The Sustainable Apparel Coalition, Apparel Index question

Question: TheSAC Apparel Index is meant to be a database of scores assigned to all the players in the life cycle of a garment. Are sound science, quantifiable data available to develop metrics for the environmental, social, and economic measures outlined?

Apparel Index/ Sustainable Apparel Coalition

On March 1, 2011 the Sustainable Apparel Coalition (SAC) [http://www.apparelcoalition.org/about_us ], which includes Nike and Levi's among the nearly 30 manufacturers and retailers as well as non-profits, academics and the Environmental Protection Agency (EPA), announced that have created an industry-wide index to evaluate apparel products' environmental impact. The Apparel Index is meant to be a database of scores assigned to all the players in the life cycle of a garment - cotton growers, synthetic fabric makers, dye suppliers, textile mill owners, as well as packagers, shippers, retailers and consumers - based on a variety of social and environmental measures like water and land use, energy efficiency, waste production, chemical use, greenhouse gases and labor practices. A clothing company designer could then use the tool to select materials and suppliers, computing an overall sustainability score based on industry standards. The Apparel Index will draws on previous efforts by members, including the Outdoor Industry Association's Eco Index [www.outdoorindustry.org ] and Nike's Environmental Apparel Design [http://www.environmentalleader.com/2010/11/30/nike-releases-environmental-apparel-design-tool/ ] , unveiled late last year. The Index aims to reduce the environmental and social impacts of apparel products sold around the world.

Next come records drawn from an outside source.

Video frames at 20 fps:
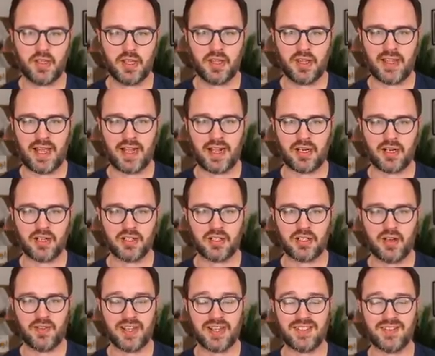that kind of side
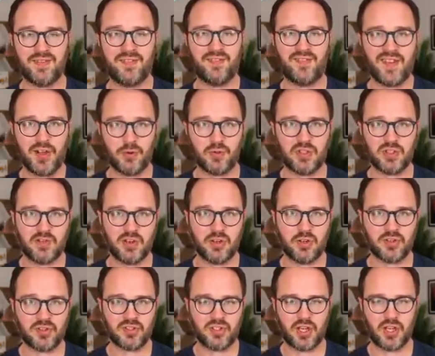of things in filtering your
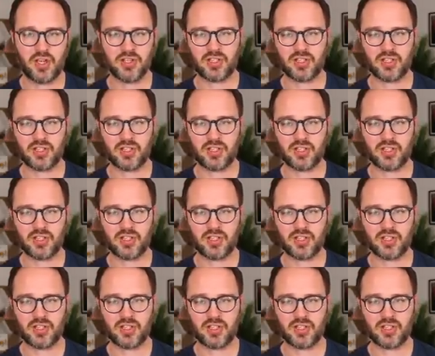search.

SAC members have already drawn up Version 1.0 of their Apparel Index, with beta testing by members and their suppliers due to begin in April. Version 1.0 uses indicators that span the entire apparel life cycle, including materials, manufacturing, packaging, transportation, use and end of life. Its environmental impact categories include energy, greenhouse gases, water quality, water use, chemistry and toxics, waste, land use and air emissions. The Apparel Index will not be a consumer-facing rating in the short term, because of the complexity of calculating a single numeric score, but instead, it will be used to drive improvements. The index will be developed with the expectation that customer-facing scoring will be used in the future, and it will be fully transparent to encourage broad, global adoption.